Thanks for your reply @ms
Sadly that’s not possible. The customers demand that we use their hardware. We can’t even configure the hardware, the VPN Routers come completely preconfigured. We give them an IP and a local network, they send us their hardware, we plug it in, and it works.
We’d also like to use IPFire for their IPSec, but they won’t allow that.
Yes that is a “plan B”, but our current internet plan only provides one public IP. We are located in germany, so no AT&T for us…
We are already in the talks to get multiple public IPs to our office, but we don’t know the details yet, so I am trying to see if we can get the VPN running using only one public IP, by separating the incoming traffic based on where it comes from.

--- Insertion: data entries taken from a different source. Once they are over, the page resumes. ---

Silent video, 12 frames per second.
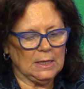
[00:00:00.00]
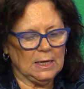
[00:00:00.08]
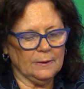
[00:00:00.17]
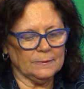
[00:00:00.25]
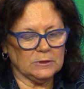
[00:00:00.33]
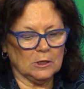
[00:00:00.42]

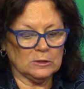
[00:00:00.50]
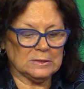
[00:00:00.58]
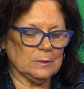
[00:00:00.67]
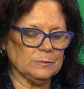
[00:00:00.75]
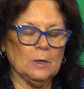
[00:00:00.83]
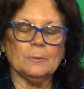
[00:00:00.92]
and
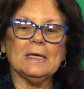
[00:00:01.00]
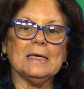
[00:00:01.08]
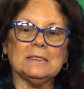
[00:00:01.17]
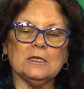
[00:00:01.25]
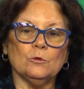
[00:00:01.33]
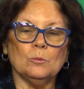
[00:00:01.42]
September
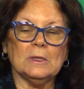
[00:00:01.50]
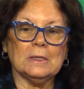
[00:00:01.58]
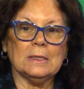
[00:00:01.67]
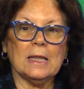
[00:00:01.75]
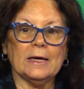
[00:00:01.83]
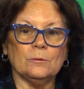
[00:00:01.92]
18th will be the
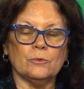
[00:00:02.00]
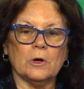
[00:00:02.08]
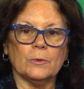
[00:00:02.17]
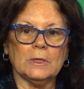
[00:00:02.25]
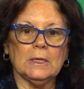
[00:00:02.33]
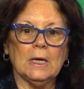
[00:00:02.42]

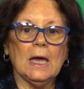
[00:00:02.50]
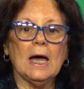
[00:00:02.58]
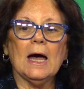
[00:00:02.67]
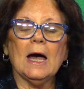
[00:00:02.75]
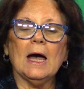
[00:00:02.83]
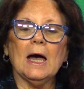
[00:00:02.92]
library.
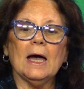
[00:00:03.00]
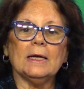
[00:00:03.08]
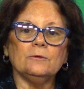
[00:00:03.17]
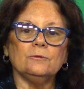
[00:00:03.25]
I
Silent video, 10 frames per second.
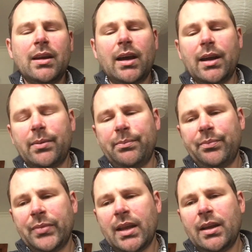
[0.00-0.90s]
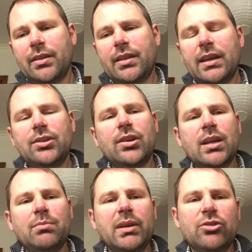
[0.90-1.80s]
then you
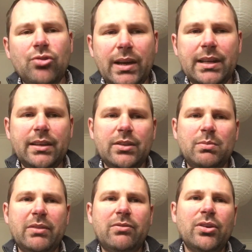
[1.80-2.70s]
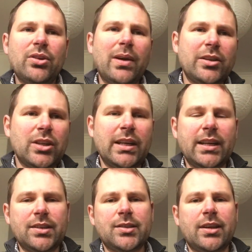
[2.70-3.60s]
can be treated before you actually
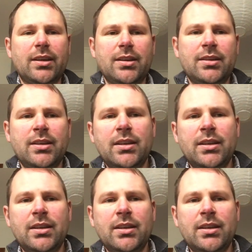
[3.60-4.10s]
get sick.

I was trying to look if it is possible, for example say
“I receive a packet from IP [CustomerXY IPSec public Gateway], so I redirect this packet to [CustomerXY Router in DMZ]”
Basically what I was trying to explain is that the customer IPSec tunnel expects a different IP than we have configured for our IPFire router. So we’d need to NAT between GREEN and the target customer network.
We use private IPs in the subnet 10.0.0.0/24 for our office.
However, the IPSec Router of the customer expects IPfire to behave as if the packets are coming from an IP within 172.0.0.0/29, lets say 172.0.0.1. Our current IPSec router, a Lancom device, allows us to configure that within the IPSec settings. In IPFire, in the IPSec settings, we need to set “local subnet” to 172.0.0.0/29, but then it seems as if a route from 10.0.0.0/24 (GREEN) ↔ 172.0.0.0/29 is missing.
Now, this “virtual” 172.0.0.0/29 isn’t even the target customer network. that would be even another network, for example 160.0.0.0/24.
The traffic would look like this:
FROM (Green) NAT TO 172.0.0.1 ← IPSec Tunnel → (customer network) ← target machine 160.0.0.x
I am currently reading into NETMAP, if that’s the correct solution for our problem.